O governo acaba de arrancar “a fórceps” do Congresso Nacional a reforma da Previdência. Também a tributária. Uma e outra estão incompletas, mas a primeira já determinou que se avance nos bolsos dos aposentados e pensionistas, que retardem as aposentadorias dos servidores públicos e que sejam limitados os proventos a serem pagos. Até as pensões serão picotadas. A filosofia dessa reforma foi fazer com que os que ganham mais ganhem bem menos. E os que ganham menos continuem ganhando menos. Ou seja, a justiça social através do empobrecimento generalizado.
Não obstante, a reforma era absolutamente necessária porque o déficit do INSS é enorme e crescente. E, muito embora haja quem entenda que a legislação previdenciária é de cunho social, cabendo o suporte do poder público, a verdade é que o buraco no sistema tem sido crescente e o Tesouro Nacional tem se mostrado incapaz de cobri-lo. O secretário de Previdência Social, Helmuth Schwarzer, acaba de confirmar que o déficit do INSS, em 2003, primeiro ano do governo Lula, ficou em R$ 26,4 bilhões em valores nominais. O déficit em termos reais, deflacionado pelo INPC, chegou a R$ 27 bilhões. Isso equivale a 1,7% do PIB (Produto Interno Bruto) do País. Em relação ao ano de 2002, o déficit de 2003 apresentou um crescimento de R$ 6,8 bilhões. Em termos reais, ou seja, descontada a inflação, o déficit do último ano do governo FHC foi de R$ 20,2 bilhões.
Não se poderia esperar, da reforma da Previdência recém-votada, resultados que enchessem de imediato as burras do INSS e eliminassem ou pelo menos reduzissem o déficit. Os efeitos dessa reforma virão aos poucos e demorarão anos para se consolidarem. No mais, o Congresso foi reconvocado a peso de ouro, deputados e senadores ganhando uma fortuna para votar, com prioridade, a chamada PEC paralela que corrigiria alguns pontos da reforma da Previdência. Embolsaram o dinheiro e a PEC ficou na gaveta.
As autoridades não esperavam uma elevação tão grande do déficit do INSS, mesmo porque teria havido um esforço arrecadatório, com combate à sonegação. Acontece que esse déficit crescente é mais uma cobra na cabeça da medusa da recessão, da falta de desenvolvimento econômico. A arrecadação da Previdência e a demanda por seus benefícios também variam em razão da crise econômica.
O desemprego recorde aumenta as filas do INSS e reduz as contribuições. Aumenta, também, o emprego informal, aquele que não tem carteira, nem registros, nem tributos, nem contribuições previdenciárias. São o quebra-galho de quem, desempregado, não consegue uma colocação formal, na qual obrigatoriamente contribuiria para o INSS. No mais, a crise por que passam muitas de nossas empresas faz com que soneguem ou retardem contribuições obrigatórias para a Previdência. E, muitas vezes, essa atitude irregular, e até mesmo ilegal, é legítima defesa, pois pagando todas as obrigações, não poucas empresas faliriam.

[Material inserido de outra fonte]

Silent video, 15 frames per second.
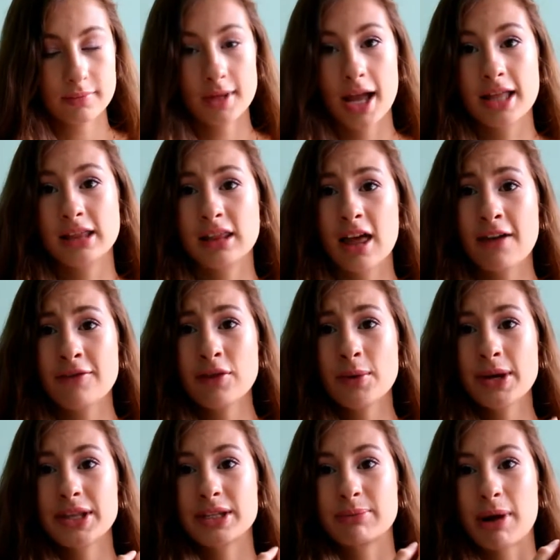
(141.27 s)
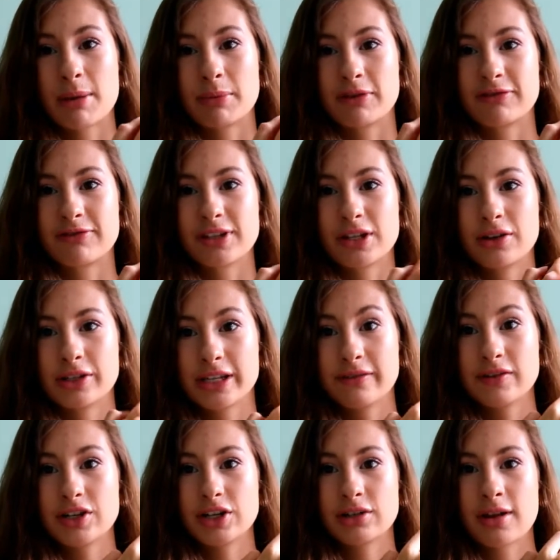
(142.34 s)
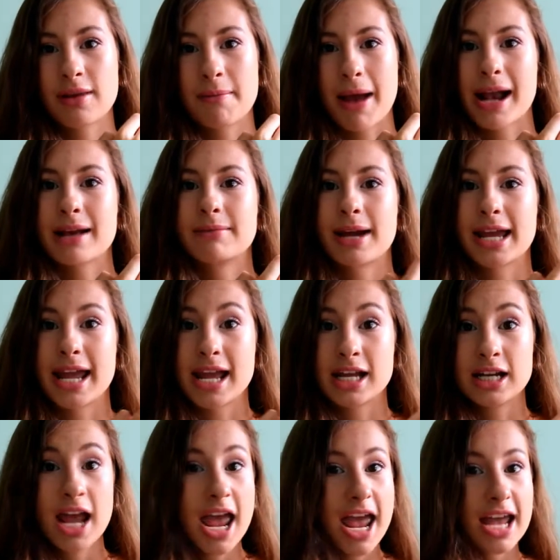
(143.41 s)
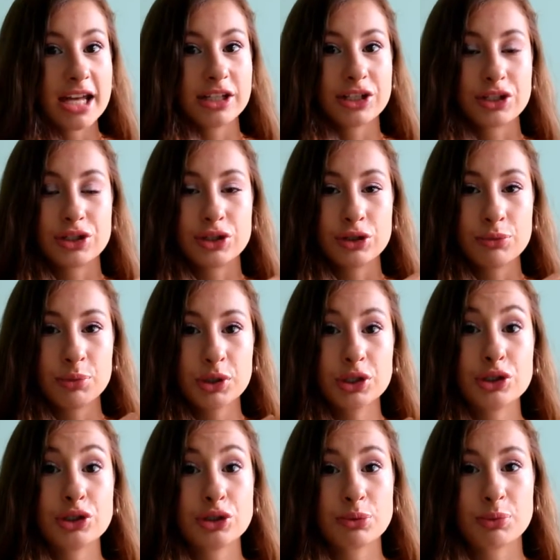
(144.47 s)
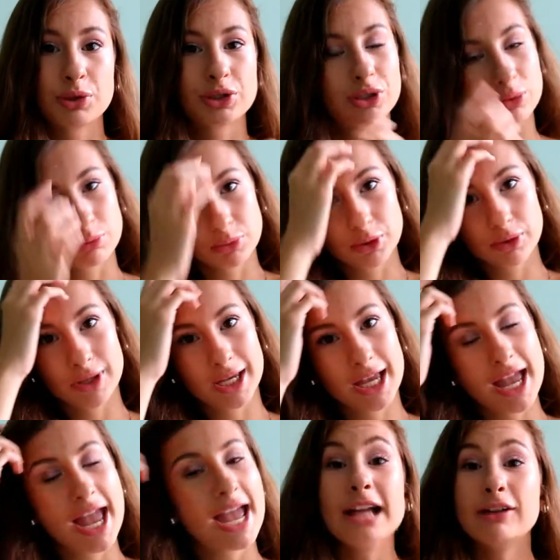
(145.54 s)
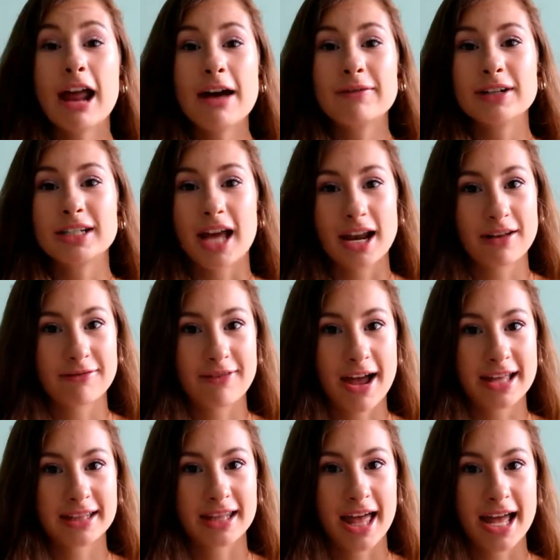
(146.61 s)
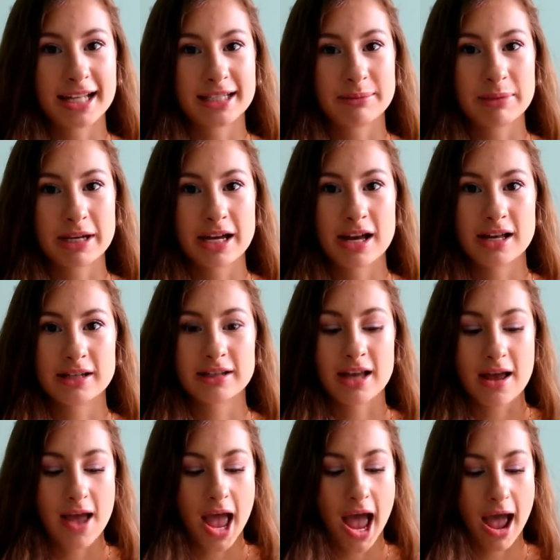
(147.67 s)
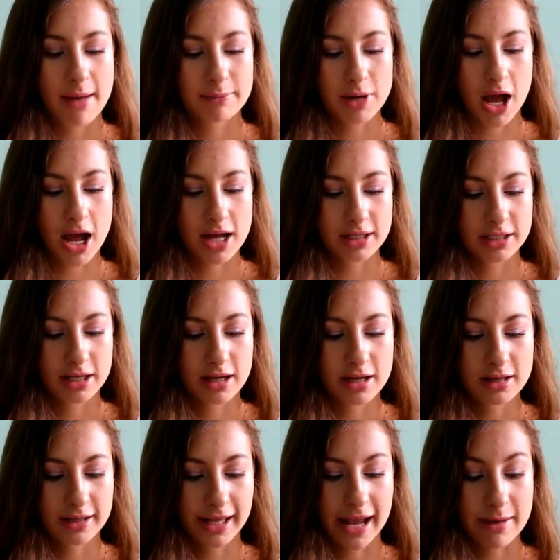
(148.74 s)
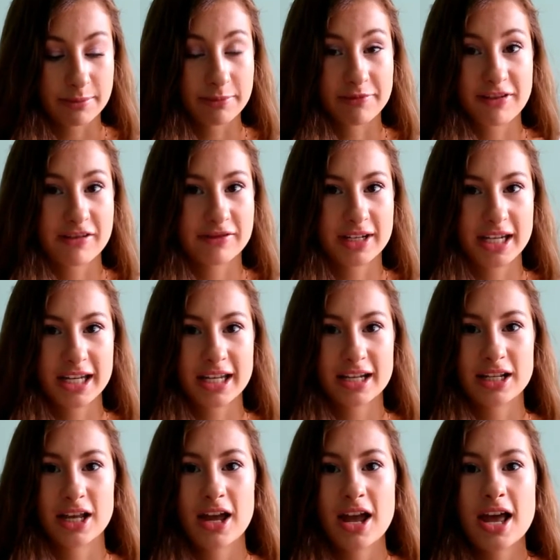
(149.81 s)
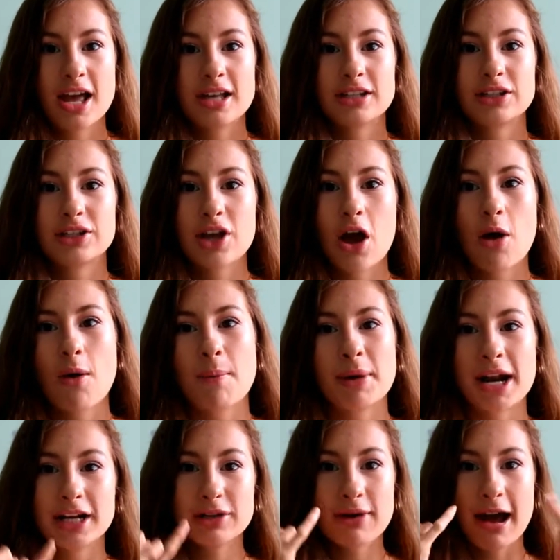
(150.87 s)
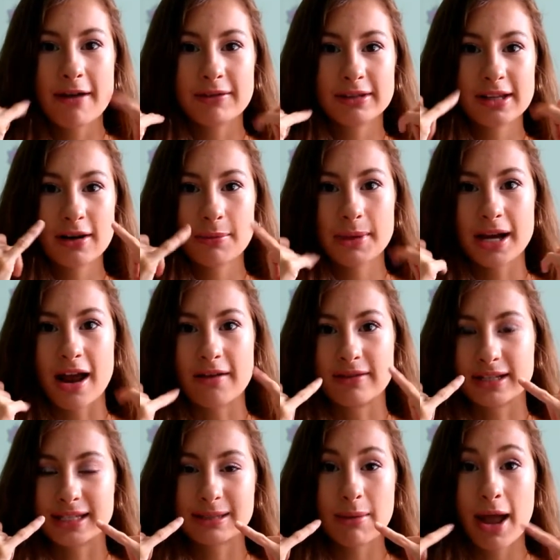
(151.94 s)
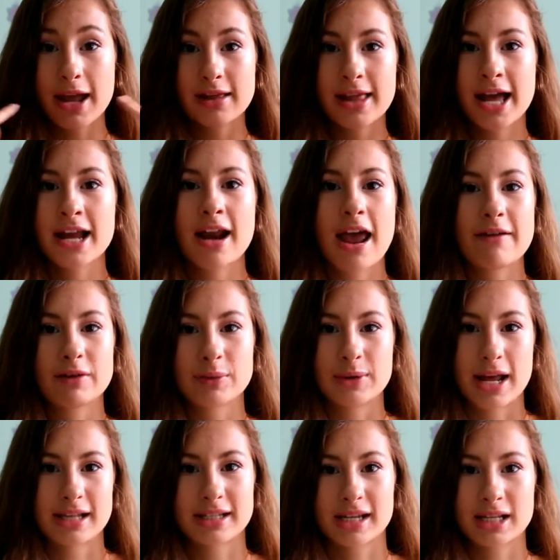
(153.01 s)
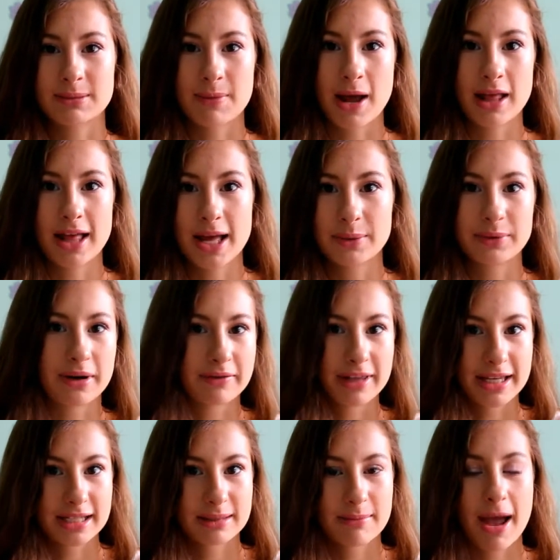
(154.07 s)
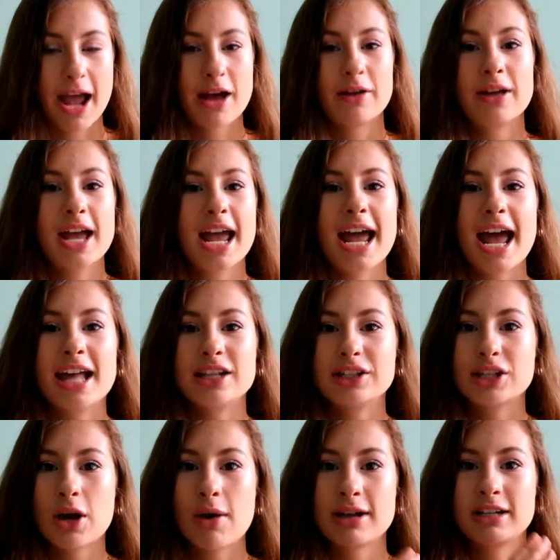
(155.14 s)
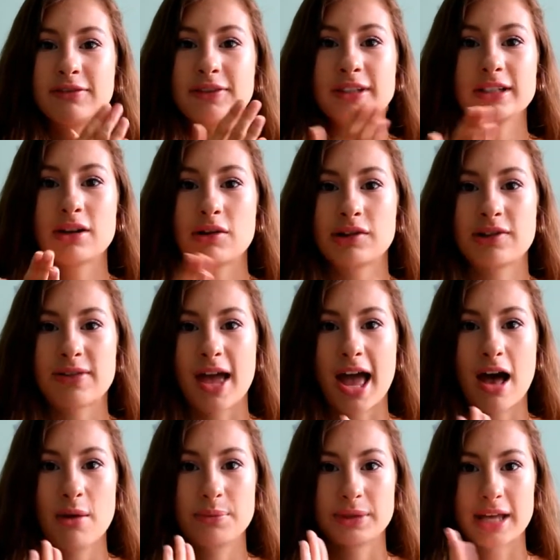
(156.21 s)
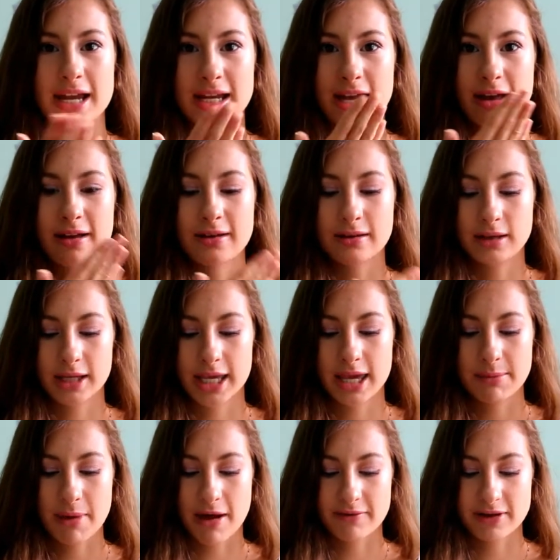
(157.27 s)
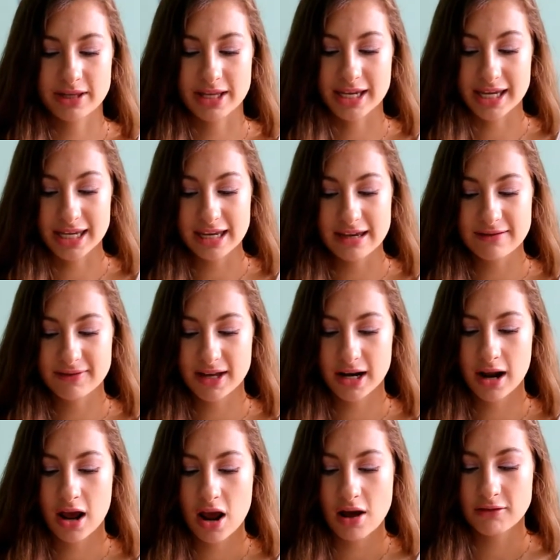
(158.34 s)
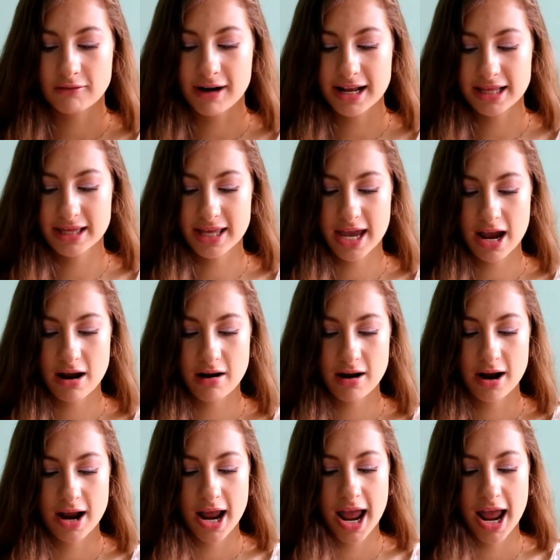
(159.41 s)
I love the way this primer feels, even just on the back of my hand. It's super, super smoothing. I don't have a ton of fine lines because I'm not, like, I'm 15. So, but I do have a little bit of a smile line. Everyone has like a smile line whenever they smile. And so I definitely noticed that helps like keep everything even right there.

Assim, o patinar no mesmo lugar ou até o declínio de nossa economia, além do desemprego, repercute também no próprio governo e, neste caso, no sistema previdenciário. A prioridade número um é, portanto, o desenvolvimento econômico que não será promovido, mas deverá ser facilitado por políticas governamentais. Esse desenvolvimento resolverá uma gama enorme de problemas, inclusive o do déficit da Previdência que o governo chora como sendo uma sangria nos cofres do Tesouro Nacional.